§ Your goal
In your copy, drop the images and return each record exactly as it stands.

[Stored data]
○ ○ ○ ○
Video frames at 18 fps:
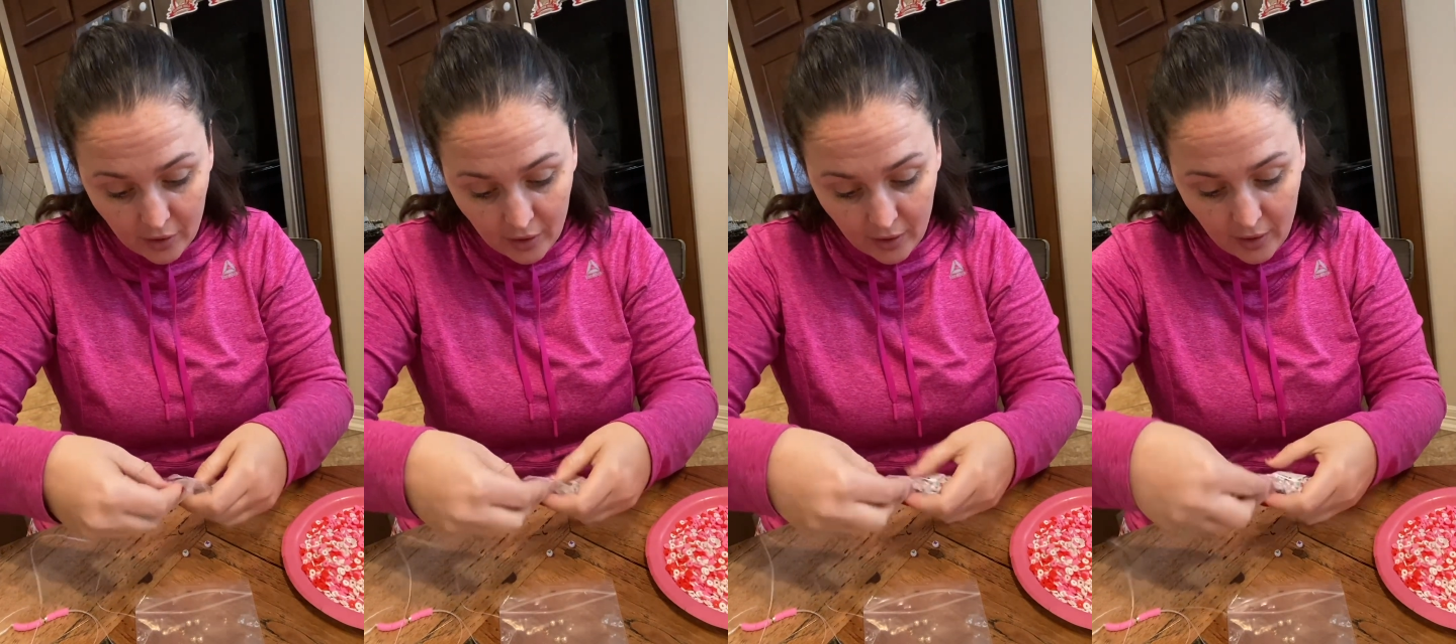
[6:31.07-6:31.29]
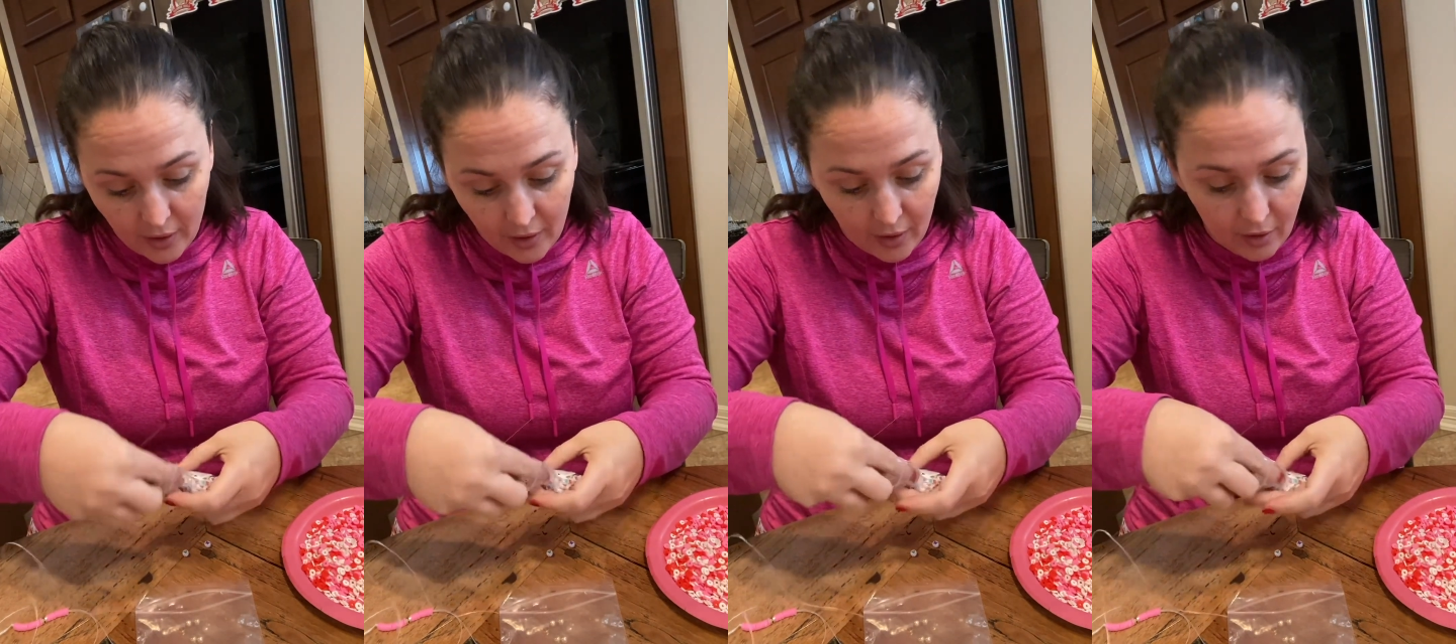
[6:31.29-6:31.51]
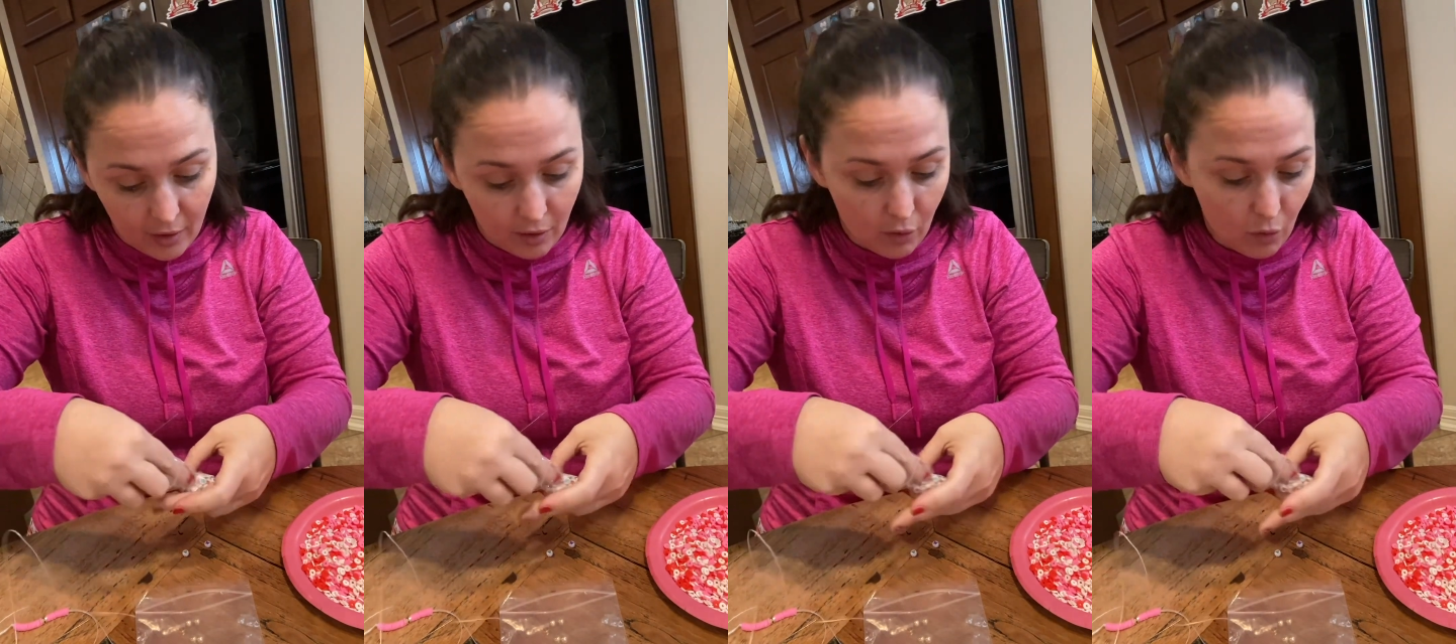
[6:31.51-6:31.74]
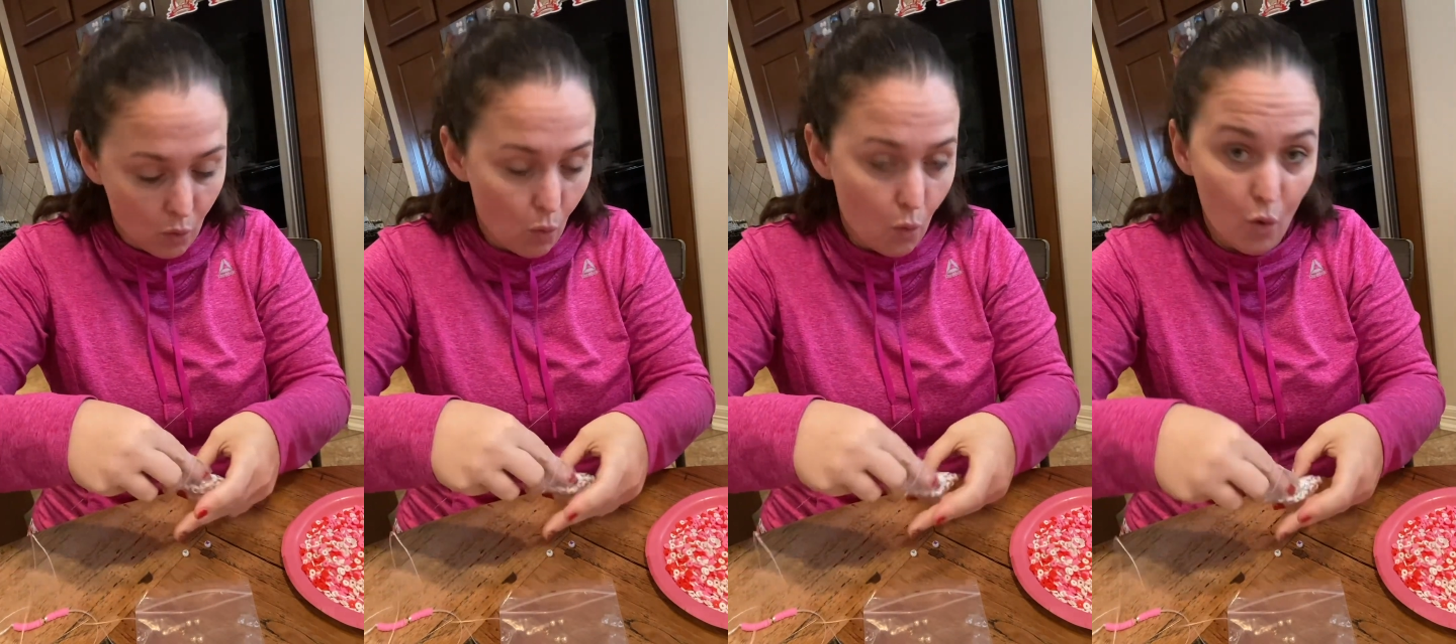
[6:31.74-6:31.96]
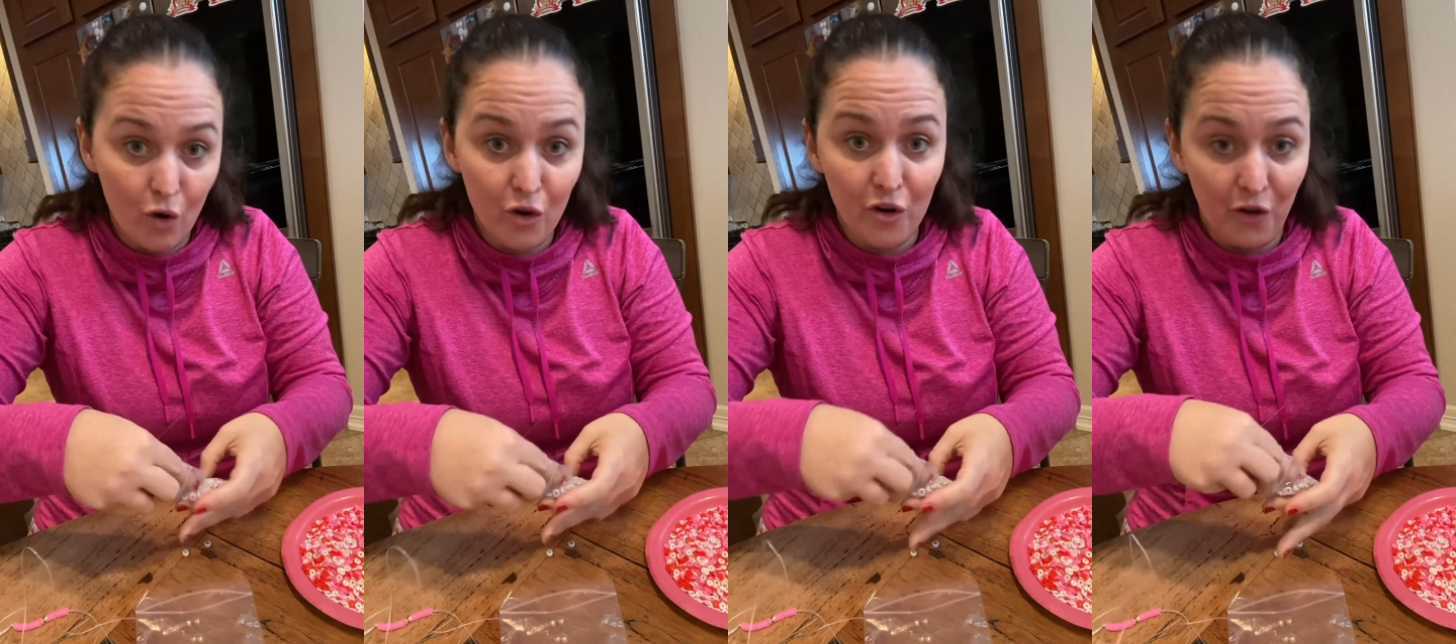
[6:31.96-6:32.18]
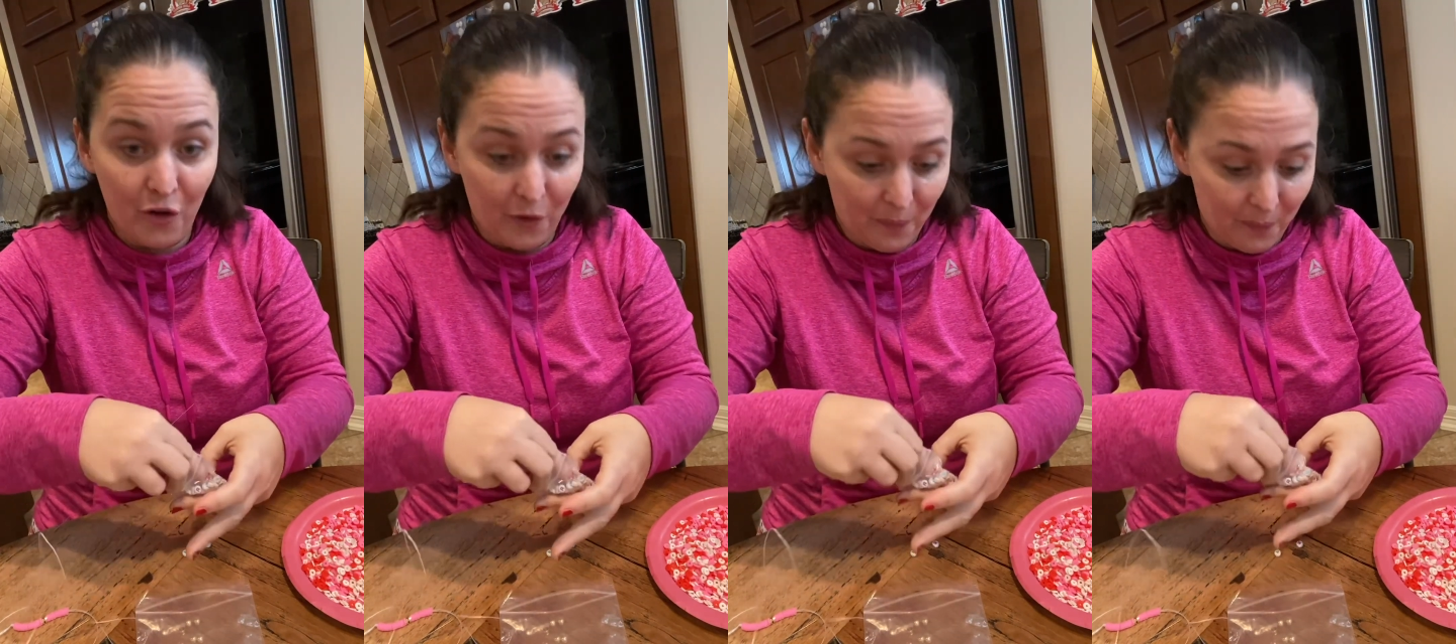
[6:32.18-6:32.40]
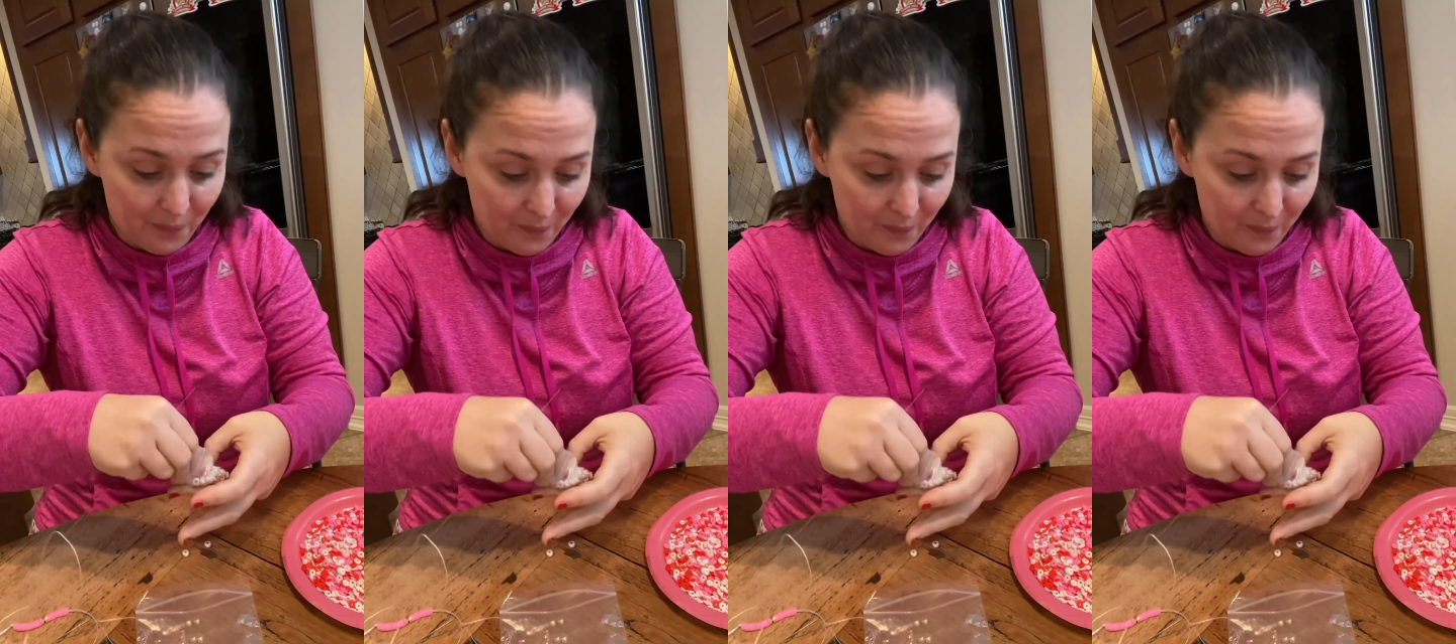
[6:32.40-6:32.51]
in Warner.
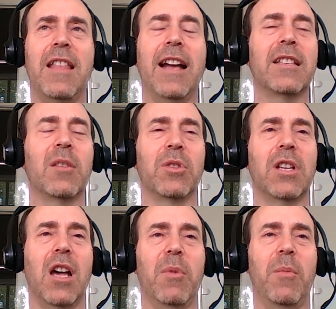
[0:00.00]
that's the
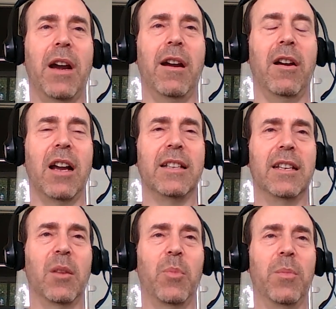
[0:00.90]
most common barrier I see to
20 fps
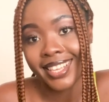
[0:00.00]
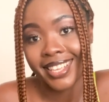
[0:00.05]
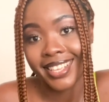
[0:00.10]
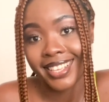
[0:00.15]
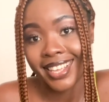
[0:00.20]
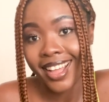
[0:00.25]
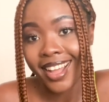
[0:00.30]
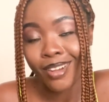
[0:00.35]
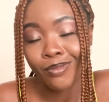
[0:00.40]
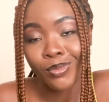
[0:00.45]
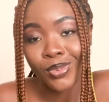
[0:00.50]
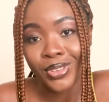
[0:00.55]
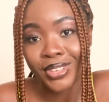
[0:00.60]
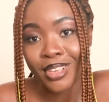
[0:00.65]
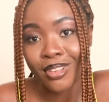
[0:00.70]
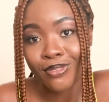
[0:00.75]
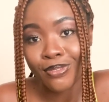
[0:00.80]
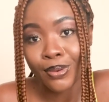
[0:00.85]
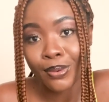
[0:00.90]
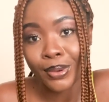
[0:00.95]
yeah, I'm
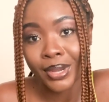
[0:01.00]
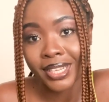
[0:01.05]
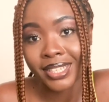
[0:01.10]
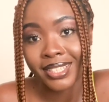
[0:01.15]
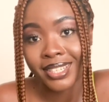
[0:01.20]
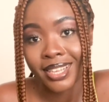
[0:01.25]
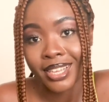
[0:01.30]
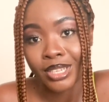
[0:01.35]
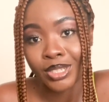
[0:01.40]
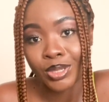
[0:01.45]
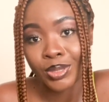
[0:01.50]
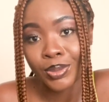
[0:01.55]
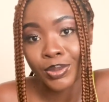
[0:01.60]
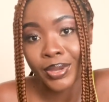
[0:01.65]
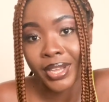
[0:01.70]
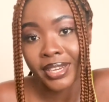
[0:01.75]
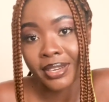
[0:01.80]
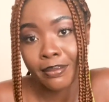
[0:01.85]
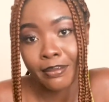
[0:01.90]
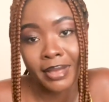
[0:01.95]
looking forward to
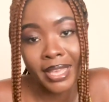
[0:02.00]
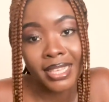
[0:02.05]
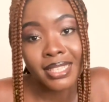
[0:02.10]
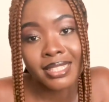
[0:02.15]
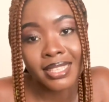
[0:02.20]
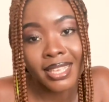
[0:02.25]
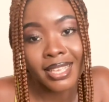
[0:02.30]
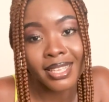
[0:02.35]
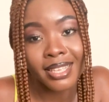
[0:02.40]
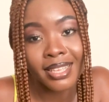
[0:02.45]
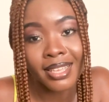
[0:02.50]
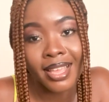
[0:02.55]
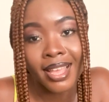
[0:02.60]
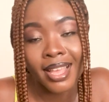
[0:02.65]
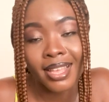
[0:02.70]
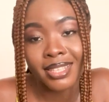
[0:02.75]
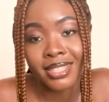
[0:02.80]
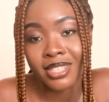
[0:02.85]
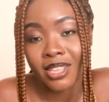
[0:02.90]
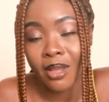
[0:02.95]
an
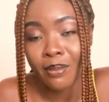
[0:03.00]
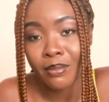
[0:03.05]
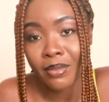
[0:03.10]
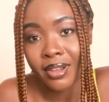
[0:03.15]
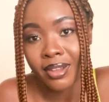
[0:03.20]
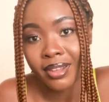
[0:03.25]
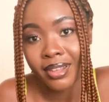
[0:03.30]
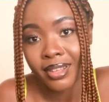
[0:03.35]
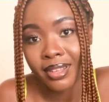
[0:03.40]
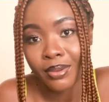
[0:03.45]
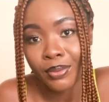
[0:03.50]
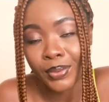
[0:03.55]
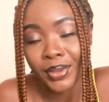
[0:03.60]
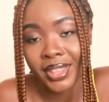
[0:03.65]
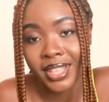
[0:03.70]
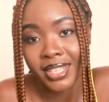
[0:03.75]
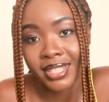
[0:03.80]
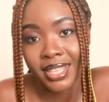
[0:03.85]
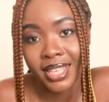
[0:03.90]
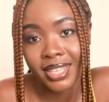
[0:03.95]
amazing summer with
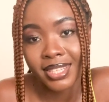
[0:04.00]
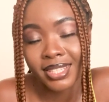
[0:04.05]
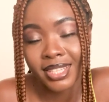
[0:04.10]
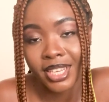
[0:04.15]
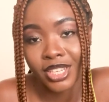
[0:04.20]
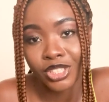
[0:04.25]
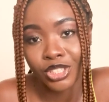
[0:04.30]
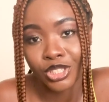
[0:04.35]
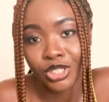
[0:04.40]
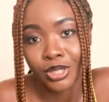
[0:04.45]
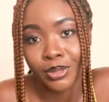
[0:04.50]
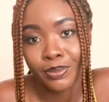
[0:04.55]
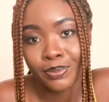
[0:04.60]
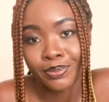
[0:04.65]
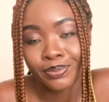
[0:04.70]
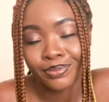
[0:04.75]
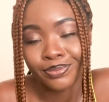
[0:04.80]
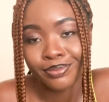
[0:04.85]
this internship.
○ ○ ○ ○
§ Task answer
Video frames at 18 fps:
[6:31.07-6:31.29]
[6:31.29-6:31.51]
[6:31.51-6:31.74]
[6:31.74-6:31.96]
[6:31.96-6:32.18]
[6:32.18-6:32.40]
[6:32.40-6:32.51]
in Warner.
[0:00.00]
that's the
[0:00.90]
most common barrier I see to
20 fps
[0:00.00]
[0:00.05]
[0:00.10]
[0:00.15]
[0:00.20]
[0:00.25]
[0:00.30]
[0:00.35]
[0:00.40]
[0:00.45]
[0:00.50]
[0:00.55]
[0:00.60]
[0:00.65]
[0:00.70]
[0:00.75]
[0:00.80]
[0:00.85]
[0:00.90]
[0:00.95]
yeah, I'm
[0:01.00]
[0:01.05]
[0:01.10]
[0:01.15]
[0:01.20]
[0:01.25]
[0:01.30]
[0:01.35]
[0:01.40]
[0:01.45]
[0:01.50]
[0:01.55]
[0:01.60]
[0:01.65]
[0:01.70]
[0:01.75]
[0:01.80]
[0:01.85]
[0:01.90]
[0:01.95]
looking forward to
[0:02.00]
[0:02.05]
[0:02.10]
[0:02.15]
[0:02.20]
[0:02.25]
[0:02.30]
[0:02.35]
[0:02.40]
[0:02.45]
[0:02.50]
[0:02.55]
[0:02.60]
[0:02.65]
[0:02.70]
[0:02.75]
[0:02.80]
[0:02.85]
[0:02.90]
[0:02.95]
an
[0:03.00]
[0:03.05]
[0:03.10]
[0:03.15]
[0:03.20]
[0:03.25]
[0:03.30]
[0:03.35]
[0:03.40]
[0:03.45]
[0:03.50]
[0:03.55]
[0:03.60]
[0:03.65]
[0:03.70]
[0:03.75]
[0:03.80]
[0:03.85]
[0:03.90]
[0:03.95]
amazing summer with
[0:04.00]
[0:04.05]
[0:04.10]
[0:04.15]
[0:04.20]
[0:04.25]
[0:04.30]
[0:04.35]
[0:04.40]
[0:04.45]
[0:04.50]
[0:04.55]
[0:04.60]
[0:04.65]
[0:04.70]
[0:04.75]
[0:04.80]
[0:04.85]
this internship.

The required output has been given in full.